> _What the task requires_
Run through the data and copy out every line that mentions the word "says".
[Data for analysis]
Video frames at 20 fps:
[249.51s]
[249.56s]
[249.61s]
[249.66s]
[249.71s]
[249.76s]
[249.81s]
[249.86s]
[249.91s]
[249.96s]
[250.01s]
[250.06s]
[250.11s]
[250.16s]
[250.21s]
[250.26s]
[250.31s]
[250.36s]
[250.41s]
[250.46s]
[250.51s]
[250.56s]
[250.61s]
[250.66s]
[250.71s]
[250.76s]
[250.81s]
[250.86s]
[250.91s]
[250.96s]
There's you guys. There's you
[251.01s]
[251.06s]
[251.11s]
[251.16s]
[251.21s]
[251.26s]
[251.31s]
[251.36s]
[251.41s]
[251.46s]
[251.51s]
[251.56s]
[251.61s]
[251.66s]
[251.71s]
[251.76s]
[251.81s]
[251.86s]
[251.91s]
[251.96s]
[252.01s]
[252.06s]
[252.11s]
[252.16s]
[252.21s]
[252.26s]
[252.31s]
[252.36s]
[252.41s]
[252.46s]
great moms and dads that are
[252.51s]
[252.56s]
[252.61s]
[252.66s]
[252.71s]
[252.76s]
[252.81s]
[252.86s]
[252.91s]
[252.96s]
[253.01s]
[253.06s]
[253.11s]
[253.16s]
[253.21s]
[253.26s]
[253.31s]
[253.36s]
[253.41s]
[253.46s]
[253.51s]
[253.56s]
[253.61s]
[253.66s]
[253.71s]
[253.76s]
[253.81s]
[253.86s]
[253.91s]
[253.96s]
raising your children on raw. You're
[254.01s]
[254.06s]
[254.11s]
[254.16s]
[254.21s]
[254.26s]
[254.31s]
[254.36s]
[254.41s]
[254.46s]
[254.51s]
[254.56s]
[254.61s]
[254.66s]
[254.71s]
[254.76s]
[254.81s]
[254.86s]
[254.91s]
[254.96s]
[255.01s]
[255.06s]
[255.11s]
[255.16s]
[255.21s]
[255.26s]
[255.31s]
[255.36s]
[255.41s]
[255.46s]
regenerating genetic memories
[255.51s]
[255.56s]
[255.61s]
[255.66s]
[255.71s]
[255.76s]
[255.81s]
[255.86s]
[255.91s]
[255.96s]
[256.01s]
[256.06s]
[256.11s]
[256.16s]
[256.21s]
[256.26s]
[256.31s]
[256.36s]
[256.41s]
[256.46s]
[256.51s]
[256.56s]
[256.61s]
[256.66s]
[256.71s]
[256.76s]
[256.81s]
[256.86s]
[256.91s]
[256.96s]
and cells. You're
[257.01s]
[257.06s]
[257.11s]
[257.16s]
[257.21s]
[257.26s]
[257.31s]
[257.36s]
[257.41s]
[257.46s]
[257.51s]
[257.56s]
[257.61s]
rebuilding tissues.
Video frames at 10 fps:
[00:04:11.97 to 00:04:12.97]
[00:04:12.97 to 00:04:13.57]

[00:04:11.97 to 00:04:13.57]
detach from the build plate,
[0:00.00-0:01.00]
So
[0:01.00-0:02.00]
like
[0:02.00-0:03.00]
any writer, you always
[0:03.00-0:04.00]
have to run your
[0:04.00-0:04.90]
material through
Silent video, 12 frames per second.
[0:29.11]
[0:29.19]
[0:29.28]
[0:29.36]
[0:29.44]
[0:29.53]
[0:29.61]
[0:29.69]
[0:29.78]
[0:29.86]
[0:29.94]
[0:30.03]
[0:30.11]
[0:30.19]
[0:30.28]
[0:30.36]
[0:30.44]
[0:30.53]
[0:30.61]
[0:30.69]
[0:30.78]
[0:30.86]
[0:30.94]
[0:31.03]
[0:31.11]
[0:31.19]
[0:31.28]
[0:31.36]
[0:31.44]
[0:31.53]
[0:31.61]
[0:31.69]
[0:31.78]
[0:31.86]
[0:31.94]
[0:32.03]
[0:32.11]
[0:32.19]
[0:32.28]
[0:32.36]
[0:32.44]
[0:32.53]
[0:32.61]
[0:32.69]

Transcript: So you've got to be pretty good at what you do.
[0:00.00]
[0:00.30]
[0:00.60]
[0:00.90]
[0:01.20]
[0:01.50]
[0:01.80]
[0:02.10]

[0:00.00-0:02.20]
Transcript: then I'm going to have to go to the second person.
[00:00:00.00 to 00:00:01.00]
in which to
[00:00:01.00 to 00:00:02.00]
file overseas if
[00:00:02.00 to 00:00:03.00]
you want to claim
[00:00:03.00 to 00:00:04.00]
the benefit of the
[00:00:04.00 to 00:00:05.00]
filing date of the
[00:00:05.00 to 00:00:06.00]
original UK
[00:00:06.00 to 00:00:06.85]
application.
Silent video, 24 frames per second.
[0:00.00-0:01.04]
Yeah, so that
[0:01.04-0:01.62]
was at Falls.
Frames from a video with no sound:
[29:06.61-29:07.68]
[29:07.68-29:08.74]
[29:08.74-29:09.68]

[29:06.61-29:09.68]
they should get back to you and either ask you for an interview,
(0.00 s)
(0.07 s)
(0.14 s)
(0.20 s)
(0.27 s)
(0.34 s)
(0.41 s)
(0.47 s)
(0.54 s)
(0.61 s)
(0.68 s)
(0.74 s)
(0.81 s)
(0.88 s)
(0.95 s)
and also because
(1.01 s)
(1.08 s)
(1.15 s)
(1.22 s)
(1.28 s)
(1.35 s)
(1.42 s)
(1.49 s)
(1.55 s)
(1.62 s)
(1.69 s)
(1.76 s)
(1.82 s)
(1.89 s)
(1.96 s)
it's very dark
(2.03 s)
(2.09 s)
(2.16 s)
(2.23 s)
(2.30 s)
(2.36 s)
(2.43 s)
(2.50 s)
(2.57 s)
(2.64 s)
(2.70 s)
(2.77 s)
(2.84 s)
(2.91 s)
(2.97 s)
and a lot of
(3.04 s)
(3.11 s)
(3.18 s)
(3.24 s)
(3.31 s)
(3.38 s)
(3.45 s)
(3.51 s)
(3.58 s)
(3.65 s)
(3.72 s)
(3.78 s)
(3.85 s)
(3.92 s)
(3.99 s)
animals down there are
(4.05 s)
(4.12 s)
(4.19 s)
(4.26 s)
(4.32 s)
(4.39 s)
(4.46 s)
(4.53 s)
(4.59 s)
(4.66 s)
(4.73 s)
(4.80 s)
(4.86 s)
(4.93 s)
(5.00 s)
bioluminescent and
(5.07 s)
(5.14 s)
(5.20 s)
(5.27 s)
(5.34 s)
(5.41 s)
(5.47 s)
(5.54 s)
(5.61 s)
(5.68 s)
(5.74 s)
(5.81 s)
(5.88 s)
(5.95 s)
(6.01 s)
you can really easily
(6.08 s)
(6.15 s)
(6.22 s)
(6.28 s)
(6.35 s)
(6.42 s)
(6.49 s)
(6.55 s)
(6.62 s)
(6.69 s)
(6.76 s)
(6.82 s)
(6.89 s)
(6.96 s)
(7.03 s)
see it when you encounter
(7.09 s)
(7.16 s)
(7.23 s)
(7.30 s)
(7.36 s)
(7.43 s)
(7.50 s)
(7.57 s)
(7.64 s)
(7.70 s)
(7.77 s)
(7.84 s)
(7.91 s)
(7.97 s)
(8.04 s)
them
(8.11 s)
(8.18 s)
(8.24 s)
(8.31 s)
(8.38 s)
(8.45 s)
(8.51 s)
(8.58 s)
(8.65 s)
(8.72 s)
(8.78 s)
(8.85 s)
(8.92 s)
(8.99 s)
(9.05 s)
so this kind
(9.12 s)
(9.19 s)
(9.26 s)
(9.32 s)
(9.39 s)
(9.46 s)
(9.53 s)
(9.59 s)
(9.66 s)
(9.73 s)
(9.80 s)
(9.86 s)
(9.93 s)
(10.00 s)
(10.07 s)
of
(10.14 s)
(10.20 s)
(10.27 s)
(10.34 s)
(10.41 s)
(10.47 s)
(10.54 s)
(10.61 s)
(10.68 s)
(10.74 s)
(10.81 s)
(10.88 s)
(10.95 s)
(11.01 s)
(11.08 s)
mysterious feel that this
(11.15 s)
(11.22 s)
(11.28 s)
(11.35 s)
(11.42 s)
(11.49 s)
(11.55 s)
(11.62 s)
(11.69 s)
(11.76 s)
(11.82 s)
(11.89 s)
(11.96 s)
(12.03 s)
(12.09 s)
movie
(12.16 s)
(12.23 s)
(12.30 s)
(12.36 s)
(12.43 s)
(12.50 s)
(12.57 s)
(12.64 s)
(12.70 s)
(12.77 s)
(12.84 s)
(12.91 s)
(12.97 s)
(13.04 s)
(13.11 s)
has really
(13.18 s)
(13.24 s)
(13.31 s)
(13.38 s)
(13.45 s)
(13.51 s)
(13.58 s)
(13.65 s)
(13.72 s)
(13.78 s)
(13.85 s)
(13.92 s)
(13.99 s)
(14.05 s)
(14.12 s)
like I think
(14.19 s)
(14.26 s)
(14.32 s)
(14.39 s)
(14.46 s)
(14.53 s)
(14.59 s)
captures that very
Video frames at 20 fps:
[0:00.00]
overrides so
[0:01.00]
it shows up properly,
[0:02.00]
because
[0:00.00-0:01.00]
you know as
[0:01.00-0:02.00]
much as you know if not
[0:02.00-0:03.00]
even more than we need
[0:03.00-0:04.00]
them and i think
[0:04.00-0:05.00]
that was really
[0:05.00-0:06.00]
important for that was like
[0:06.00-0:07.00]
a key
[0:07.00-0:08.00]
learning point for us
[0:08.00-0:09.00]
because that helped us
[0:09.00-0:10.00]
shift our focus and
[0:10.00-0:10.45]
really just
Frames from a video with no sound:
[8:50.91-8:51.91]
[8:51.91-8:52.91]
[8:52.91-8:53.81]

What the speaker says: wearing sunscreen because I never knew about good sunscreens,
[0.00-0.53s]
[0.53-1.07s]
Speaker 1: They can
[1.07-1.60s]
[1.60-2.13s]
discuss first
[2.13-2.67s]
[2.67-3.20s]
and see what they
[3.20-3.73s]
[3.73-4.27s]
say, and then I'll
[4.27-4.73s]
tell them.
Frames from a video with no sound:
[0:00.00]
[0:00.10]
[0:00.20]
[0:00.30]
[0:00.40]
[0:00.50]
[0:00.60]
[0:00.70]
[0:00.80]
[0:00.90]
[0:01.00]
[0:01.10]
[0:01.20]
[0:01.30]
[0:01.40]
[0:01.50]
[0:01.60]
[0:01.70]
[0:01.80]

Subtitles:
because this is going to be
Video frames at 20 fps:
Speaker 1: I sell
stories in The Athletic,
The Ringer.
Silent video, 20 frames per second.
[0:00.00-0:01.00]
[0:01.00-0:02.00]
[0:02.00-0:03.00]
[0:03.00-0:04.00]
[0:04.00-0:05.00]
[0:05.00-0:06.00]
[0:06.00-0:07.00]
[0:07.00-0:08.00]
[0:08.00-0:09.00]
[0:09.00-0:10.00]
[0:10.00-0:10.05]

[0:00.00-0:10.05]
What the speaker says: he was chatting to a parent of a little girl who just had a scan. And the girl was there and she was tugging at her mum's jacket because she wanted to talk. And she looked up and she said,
[/Data for analysis]
> _Output of the task_
What the speaker says: wearing sunscreen because I never knew about good sunscreens,
What the speaker says: he was chatting to a parent of a little girl who just had a scan. And the girl was there and she was tugging at her mum's jacket because she wanted to talk. And she looked up and she said,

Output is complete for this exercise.